Для гениев нет старости. Маркс с годами становился все более мощен духовно. Его мышление, творчество, стиль достигли высочайших вершин. Но смерть жены нанесла ему тяжелый удар. Он уподобился орлу с раздробленным крылом.

— Смерть — несчастье не для умершего, а для оставшегося в живых, — грустно повторял он слова Эпикура.

Маркс не переставал болеть. Через две недели после смерти Женни он писал за океан одному из своих друзей и соратников:

«Из последней болезни я вышел вдвойне инвалидом: морально — из-за смерти моей жены, и физически — вследствие того, что после болезни осталось уплотнение плевры и повышенная раздражимость дыхательных путей.

Некоторое время мне, к сожалению, придется целиком затратить на восстановление своего здоровья».

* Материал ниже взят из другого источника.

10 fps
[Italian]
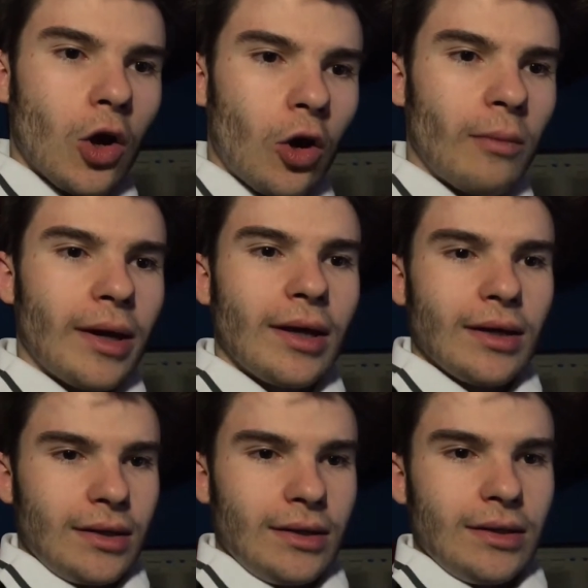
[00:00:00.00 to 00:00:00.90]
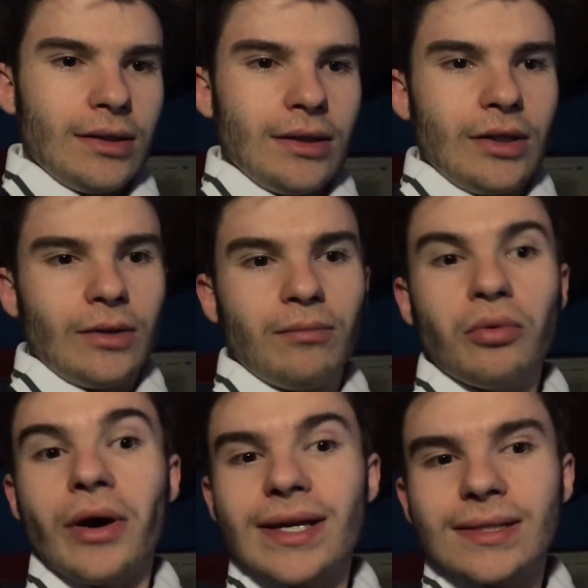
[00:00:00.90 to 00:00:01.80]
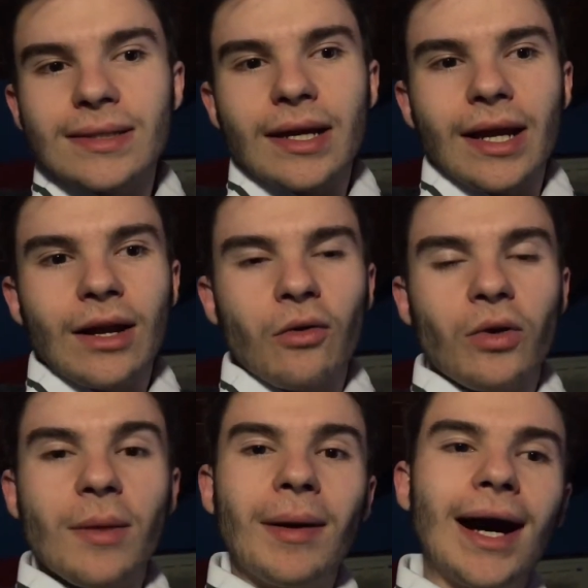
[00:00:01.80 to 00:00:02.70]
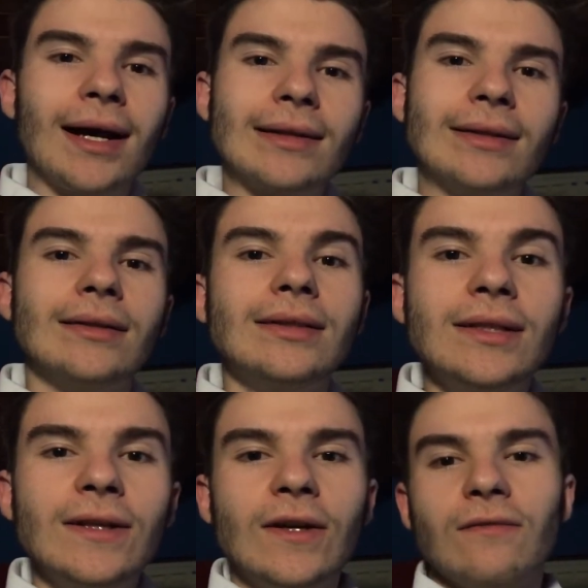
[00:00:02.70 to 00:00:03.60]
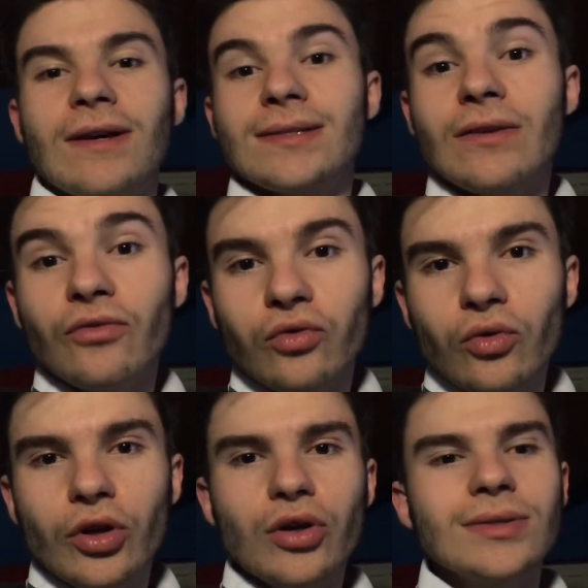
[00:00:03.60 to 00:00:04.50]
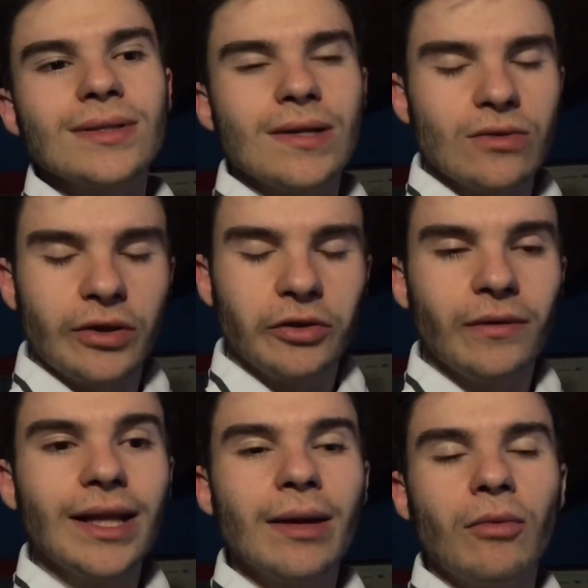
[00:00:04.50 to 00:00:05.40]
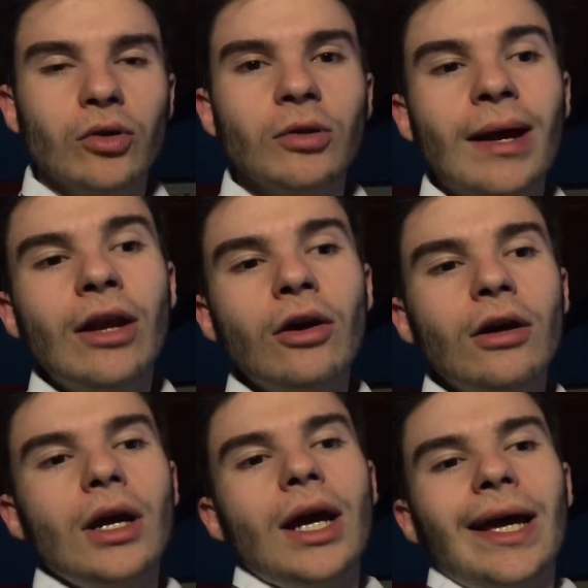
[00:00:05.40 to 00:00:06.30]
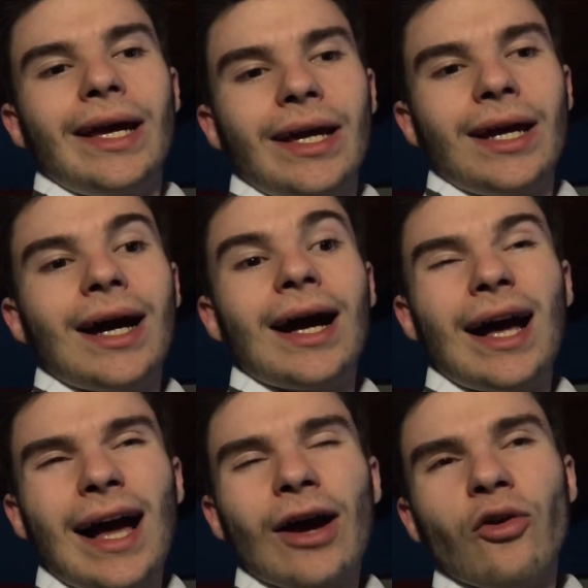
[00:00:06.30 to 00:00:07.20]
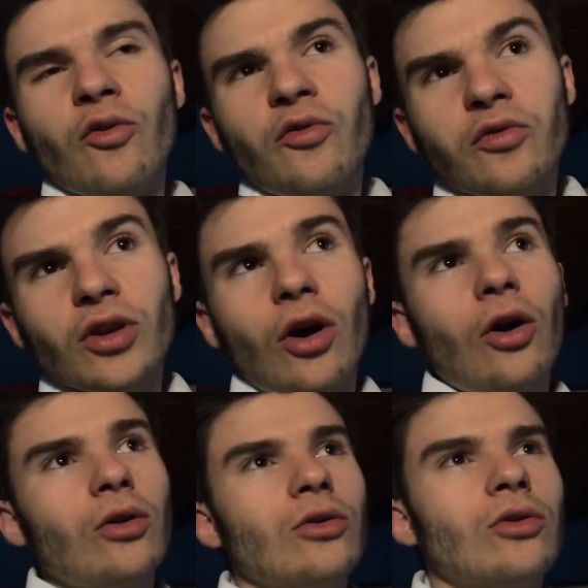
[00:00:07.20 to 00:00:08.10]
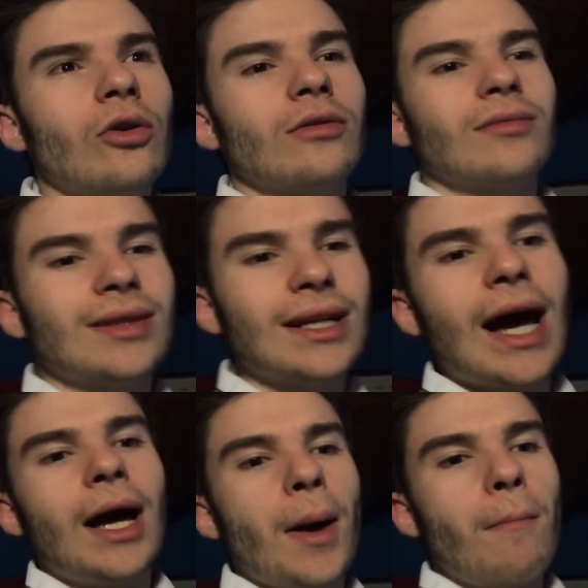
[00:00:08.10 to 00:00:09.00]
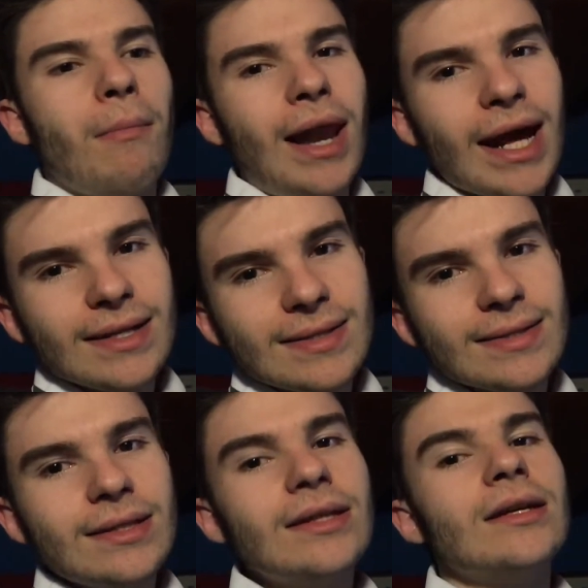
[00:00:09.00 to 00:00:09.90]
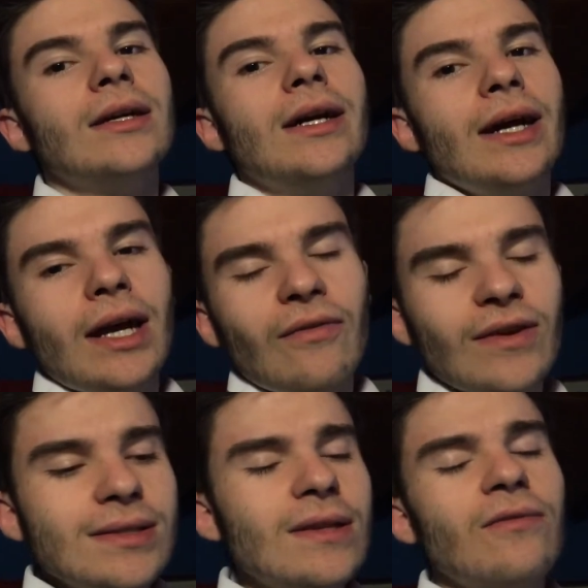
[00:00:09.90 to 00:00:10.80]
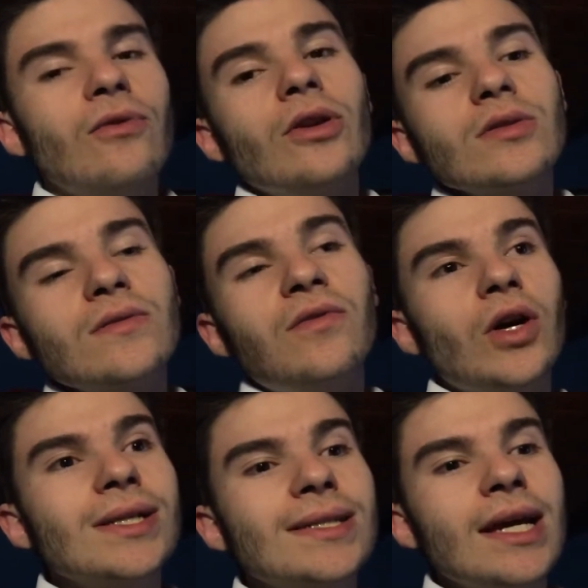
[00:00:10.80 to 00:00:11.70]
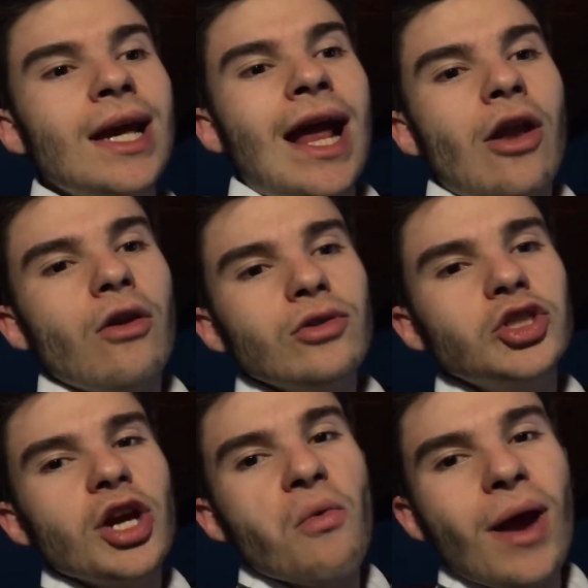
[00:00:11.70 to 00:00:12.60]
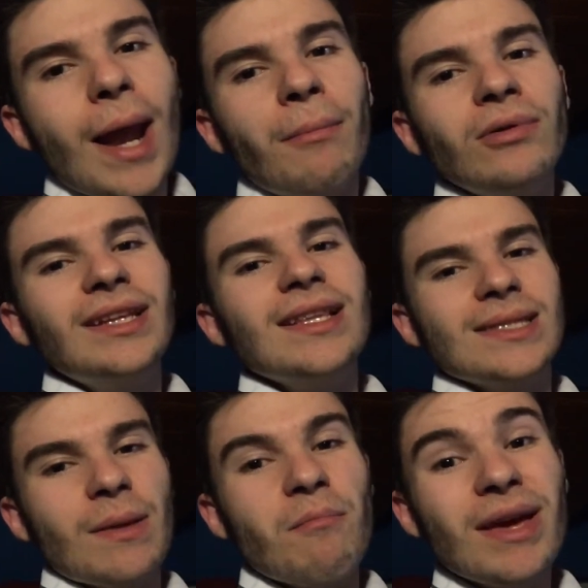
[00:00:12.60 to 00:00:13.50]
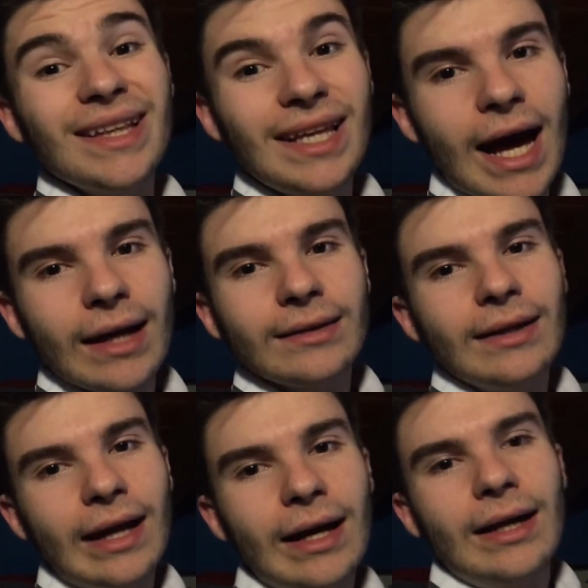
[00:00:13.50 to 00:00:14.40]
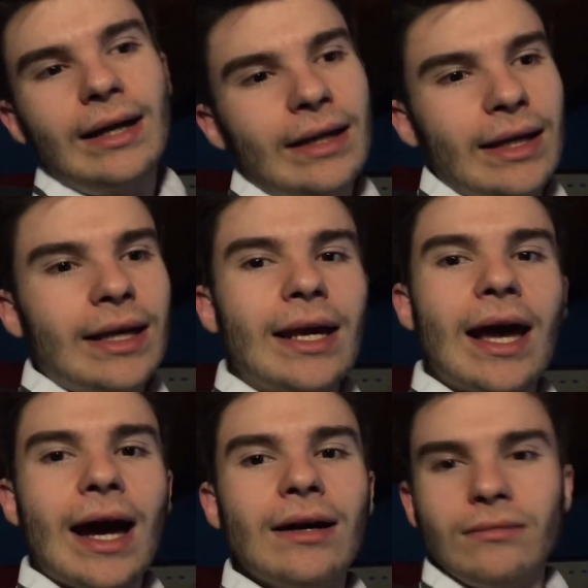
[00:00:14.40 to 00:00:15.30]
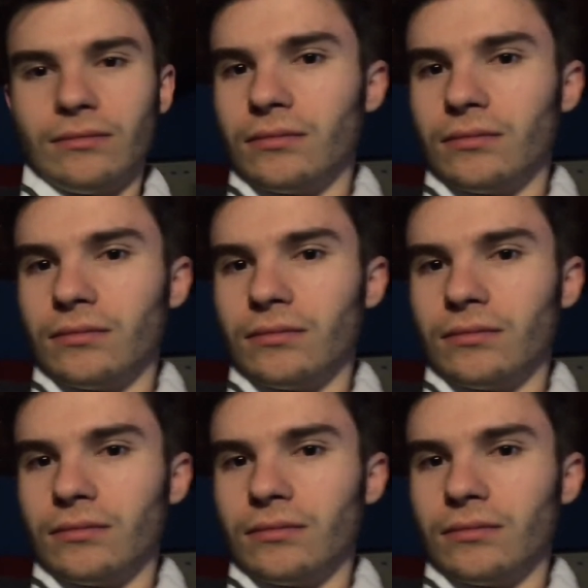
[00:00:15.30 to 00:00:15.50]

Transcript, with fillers: come eh, può essere alcune parti di Fast and Furious che sono andato a vedere molto bello eh, a confronto tra Black Sea e Fast and Furious forse non c'è quella potenza mediatica che ha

Всю нежность, которой так много было в сердце Маркса, он перенес на своих дочерей и внуков. Он всегда горячо любил детей. Все ребятишки прилегающего к Мэйтленд-парк-род квартала знали, что а в карманах Маркса для них обязательно найдутся леденцы и сахар. Оставшись без Женни, Карл надеялся заполнить бездонную пустоту, образовавшуюся в его сердце, обязанностями дедушки.

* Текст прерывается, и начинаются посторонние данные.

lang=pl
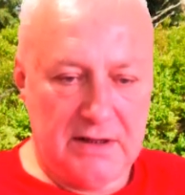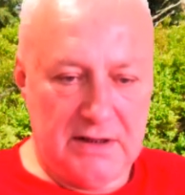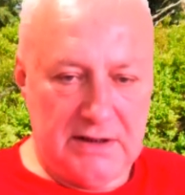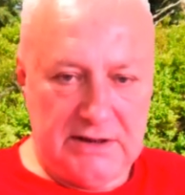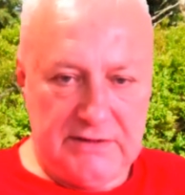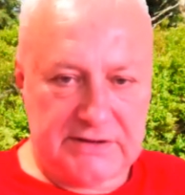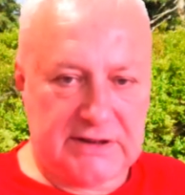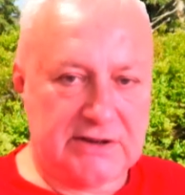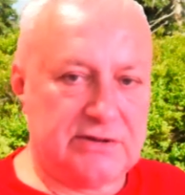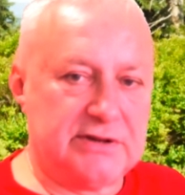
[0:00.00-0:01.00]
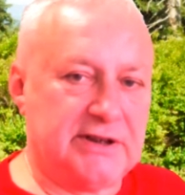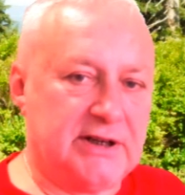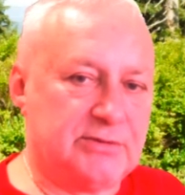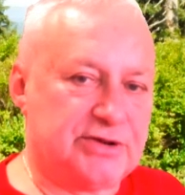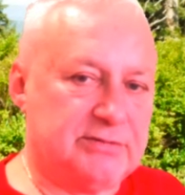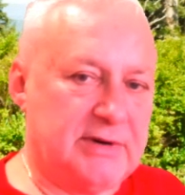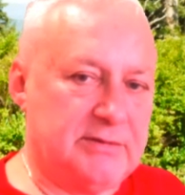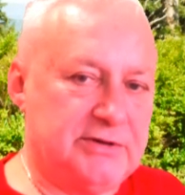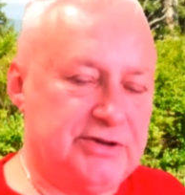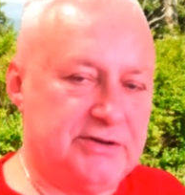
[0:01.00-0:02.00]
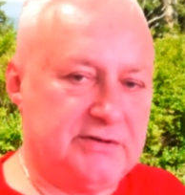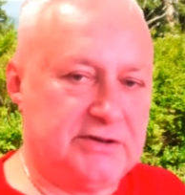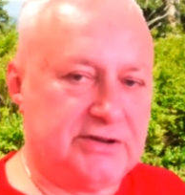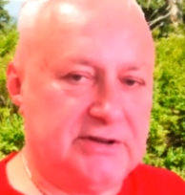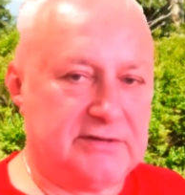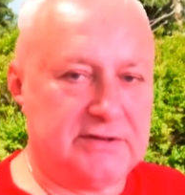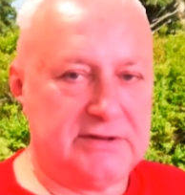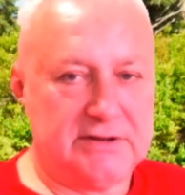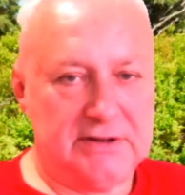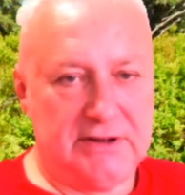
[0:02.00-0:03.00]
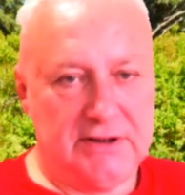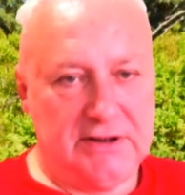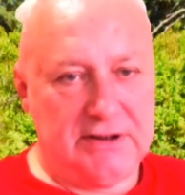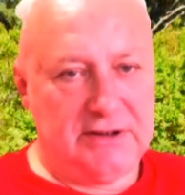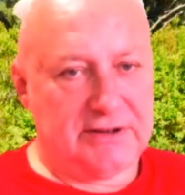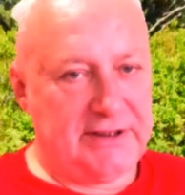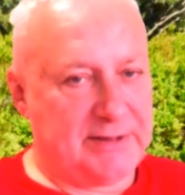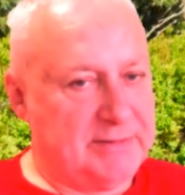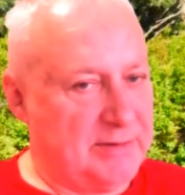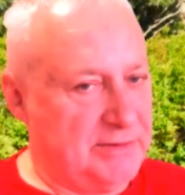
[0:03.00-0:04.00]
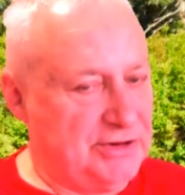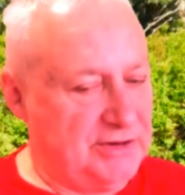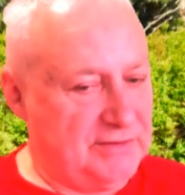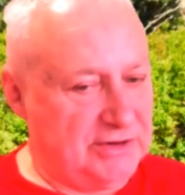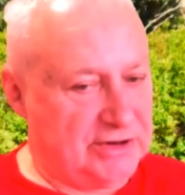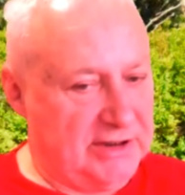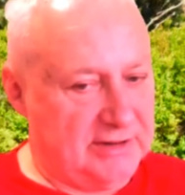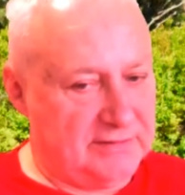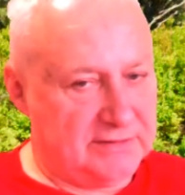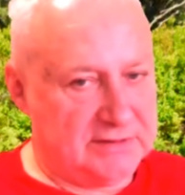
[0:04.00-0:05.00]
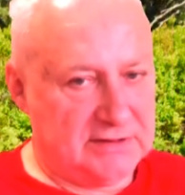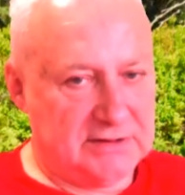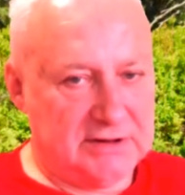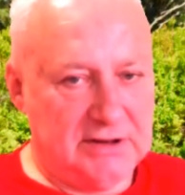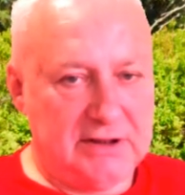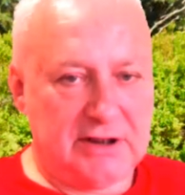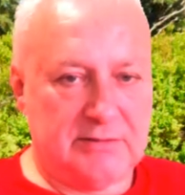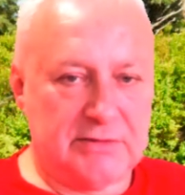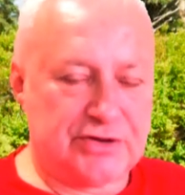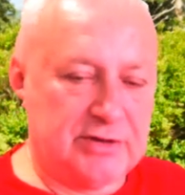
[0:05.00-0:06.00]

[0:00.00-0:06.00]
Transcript: i wskazuje nam, że mamy 9 lew. I tak mamy 9 lew, to możemy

«Только что Тусси вместе с Энгельсом отвезли на извозчике, — писал он Женнихен Лонге в том же декабре, когда похоронил жену, — в транспортную контору рождественские подарки для наших малышей. Ленхен просит, чтобы я специально указал, что от нее — одна курточка для Гарри, одна для Эдди и шерстяная шапочка для Па, затем для того же Па голубое платьице от Лауры; от меня — матросский костюм для моего дорогого Джонни. Мама так весело смеялась в один из последних дней своей жизни, рассказывая Лауре, как мы с тобой и с Джонни поехали в Париж и там ему выбрали костюм, в котором он выглядел, как маленький «мещанин во дворянстве».